**** AVAILABLE RECORDS ****

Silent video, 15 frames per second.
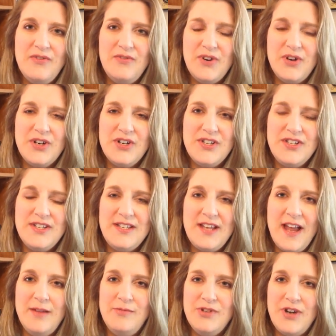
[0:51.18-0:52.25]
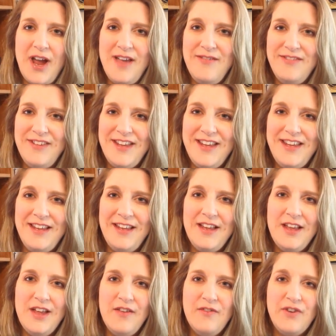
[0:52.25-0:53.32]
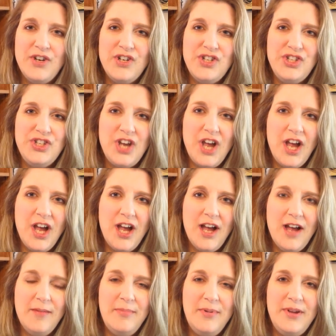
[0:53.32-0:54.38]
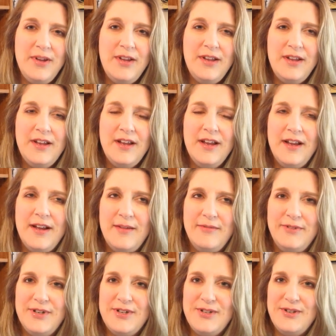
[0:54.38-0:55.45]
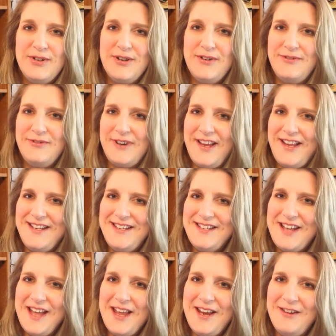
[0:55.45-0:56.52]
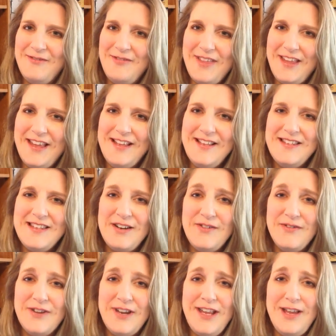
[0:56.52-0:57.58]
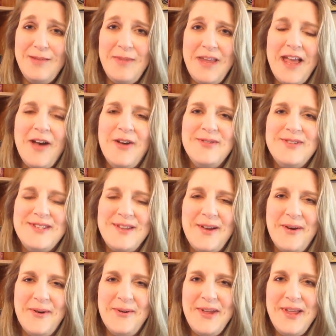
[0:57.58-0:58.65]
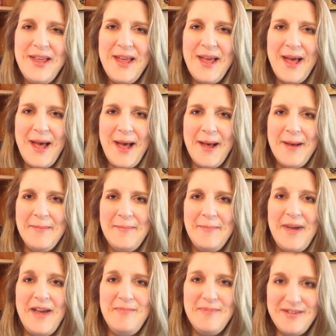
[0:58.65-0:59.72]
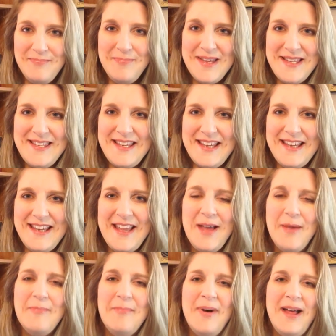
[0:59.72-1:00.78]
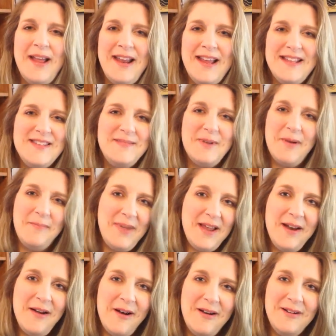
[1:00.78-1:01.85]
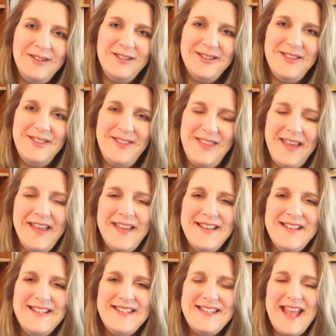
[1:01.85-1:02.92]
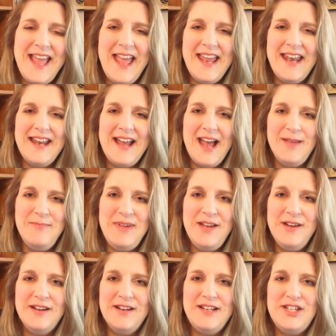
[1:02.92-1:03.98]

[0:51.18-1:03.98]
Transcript: first time driving, first job, first girlfriend kind of things that are freaking me out. So I've been busy, but it's been all good things, and I'm here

****

Repeat exactly the lines from the one containing "[0:57.58-0:58.65]" to the last line of the records above, including both, and leave out any pictures.

[0:57.58-0:58.65]
[0:58.65-0:59.72]
[0:59.72-1:00.78]
[1:00.78-1:01.85]
[1:01.85-1:02.92]
[1:02.92-1:03.98]

[0:51.18-1:03.98]
Transcript: first time driving, first job, first girlfriend kind of things that are freaking me out. So I've been busy, but it's been all good things, and I'm here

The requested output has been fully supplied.